NationsBank Corp.'s Maryland bank, which has suffered unusual executive turnover in recent years, fired its chief consumer banking official earlier this month.
Susan C. Keating, who ran NationsBank's Maryland branch operation as well as retail banking for the Middle Atlantic region, was dismissed after having been placed on indefinite administrative leave in July. Ms. Keating could not be reached for comment.
Ms. Keating recently told The Baltimore Sun she left NationsBank because of "differences in management philosophy."
NationsBank declined to comment. "Our only statement is that she has left the bank," said spokesman John Riggin in Baltimore.
Analysts and rival bankers, who demanded anonymity, said Ms.
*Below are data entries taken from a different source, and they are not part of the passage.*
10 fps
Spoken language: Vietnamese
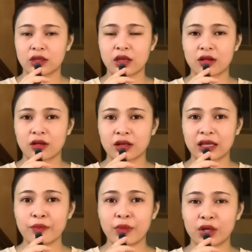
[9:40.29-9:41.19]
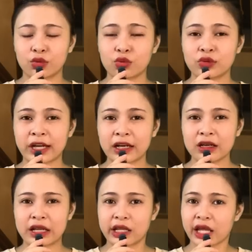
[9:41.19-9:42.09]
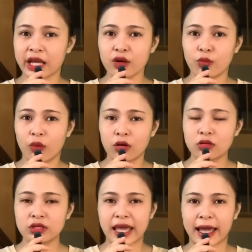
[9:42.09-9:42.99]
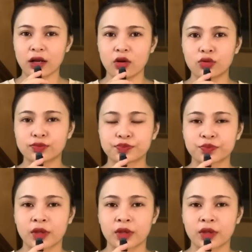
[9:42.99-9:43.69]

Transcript: Nhìn cái mình của con rắn này thấy nó bự chảng luôn.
Keating had apparently not been able to meet her performance goals at NationsBank, which is known for its highly demanding corporate culture.
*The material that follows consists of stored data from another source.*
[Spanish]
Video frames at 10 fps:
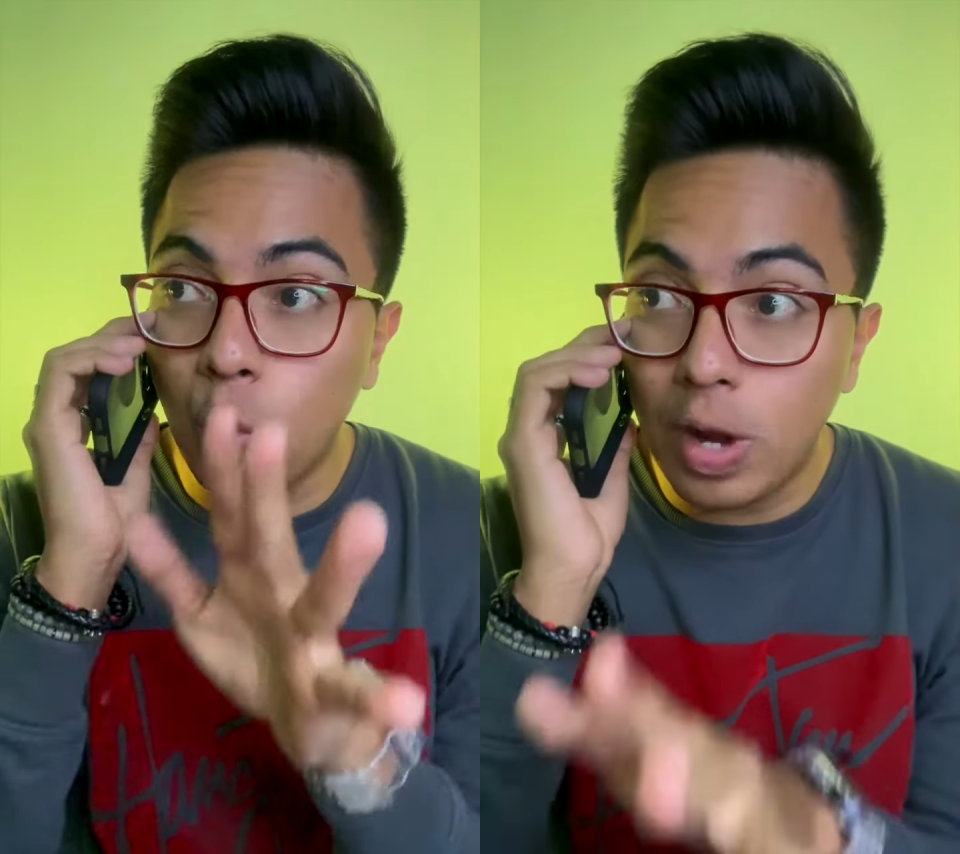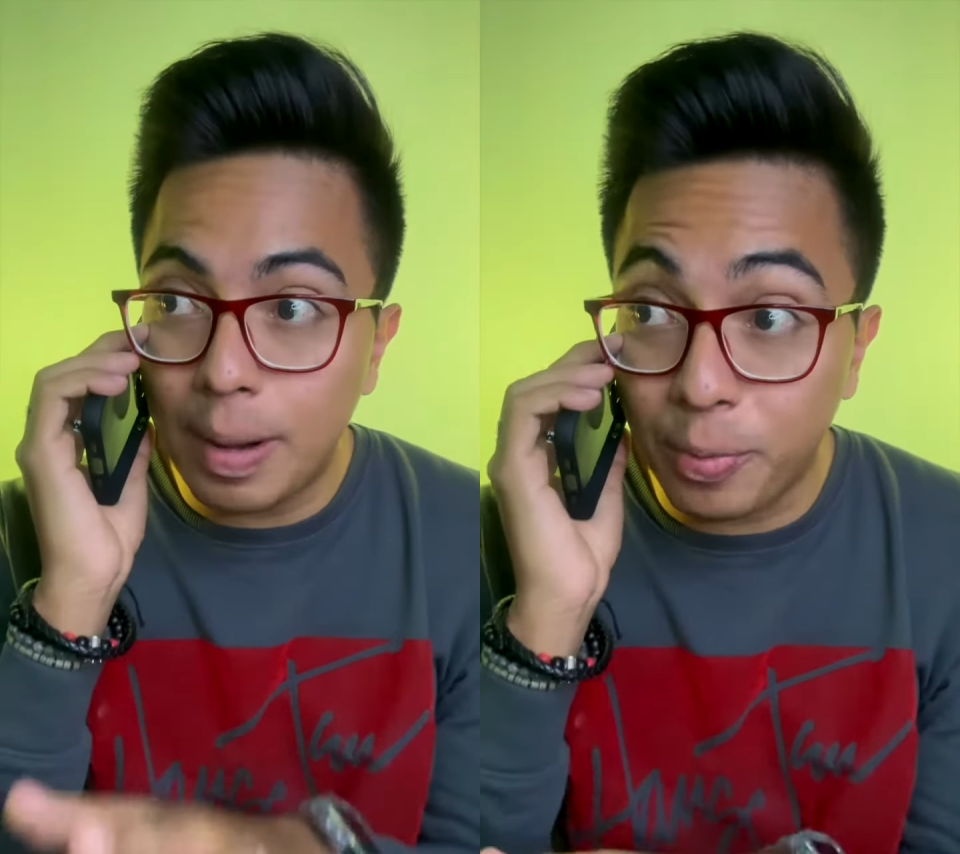
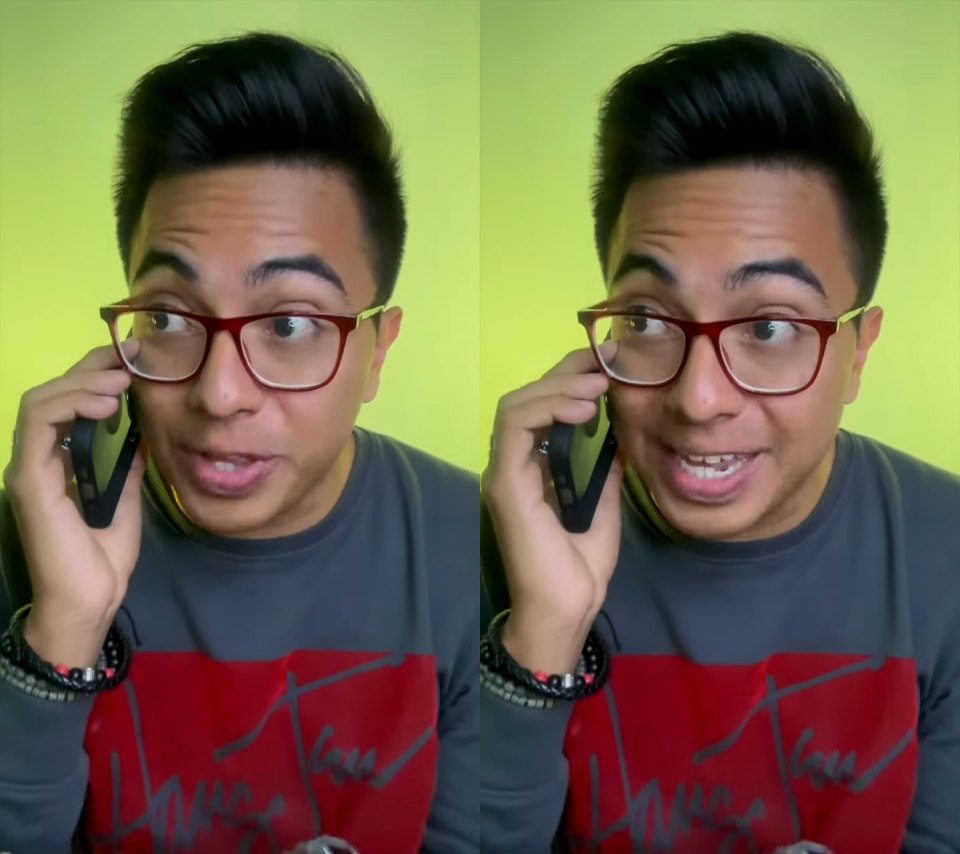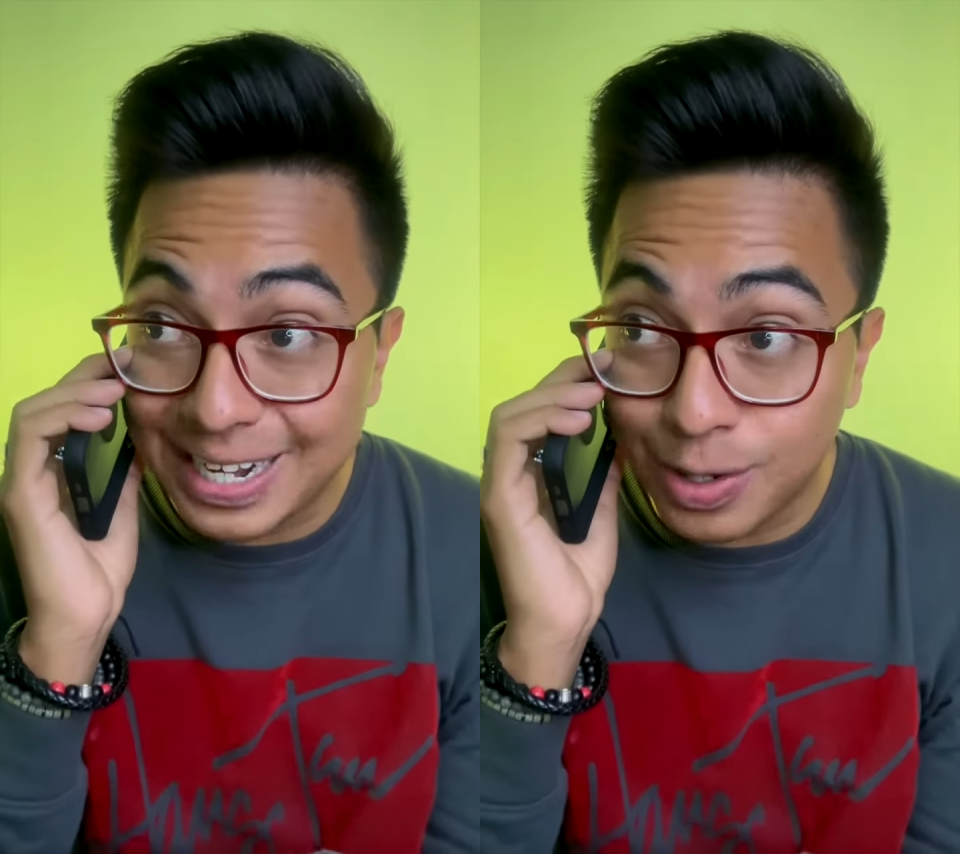voy a
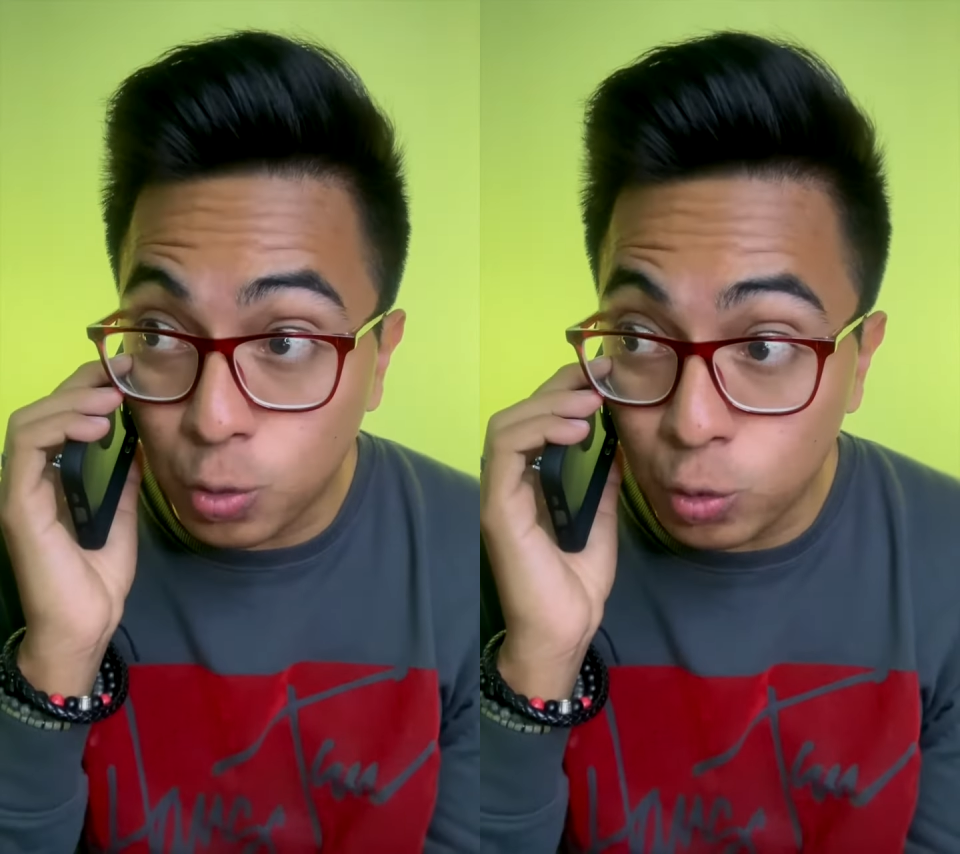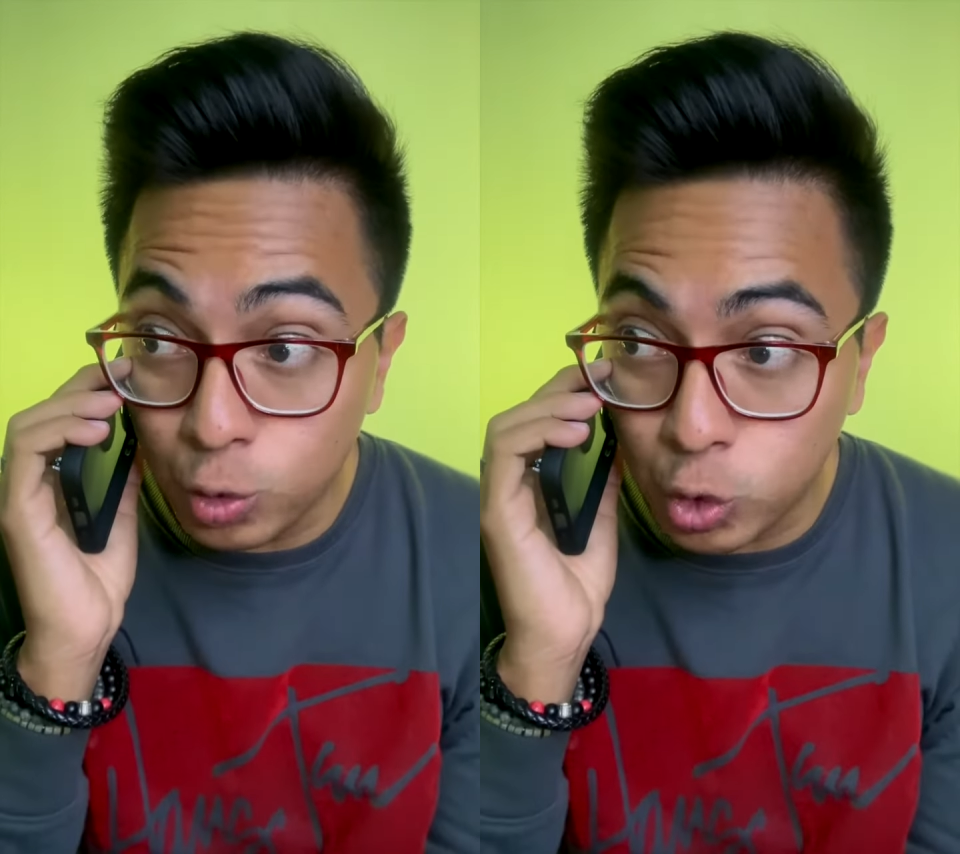poder al
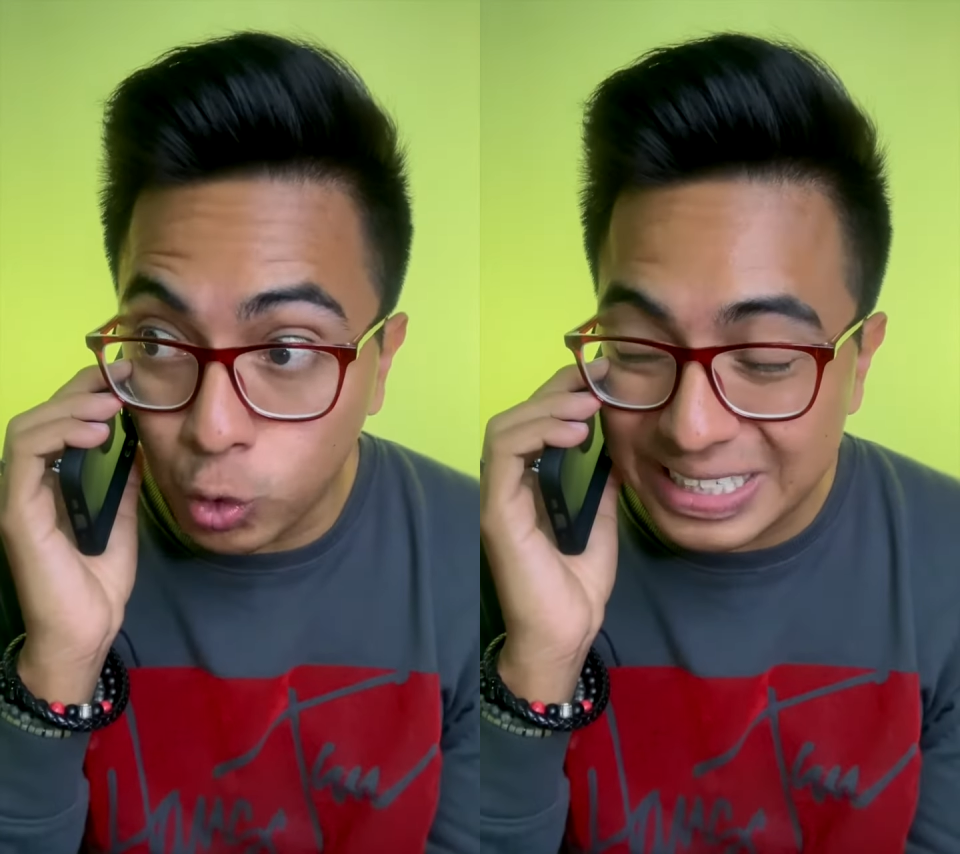culto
Ms. Keating's dismissal coincides with an executive restructuring at NationsBank's Middle Atlantic banking group, which includes Maryland, Virginia, and Washington, D.C. In a press release dated Aug. 2, group president R. Eugene Taylor announced a new executive lineup in the three states that conspicuously omitted Ms. Keating's name.
A former MNC Financial Inc. executive, Ms. Keating was promoted after NationsBank acquired her employer in 1993.
"There's a tendency on the part of these acquired managements to flee NationsBank," said consultant Arnold Danielson, who specializes in Middle Atlantic banks. "I think it's because of the centralization and lack of local decision-making."
Ms. Keating's departure is only the most recent to take place at the upper levels of NationsBank's Maryland bank. In late 1993, Frank P. Bramble, chairman of NationsBank of Maryland, and J. Harold Chandler, president of the Middle Atlantic banking group, both resigned to pursue other opportunities - Mr. Bramble as president and CEO of rival First Maryland Bancorp and Mr. Chandler as president and CEO of Provident Life and Accident Co., Chattanooga, Tenn.
Mr. Bramble, formerly CEO of MNC, has subsequently lured dozens of former MNC officers from NationsBank to First Maryland.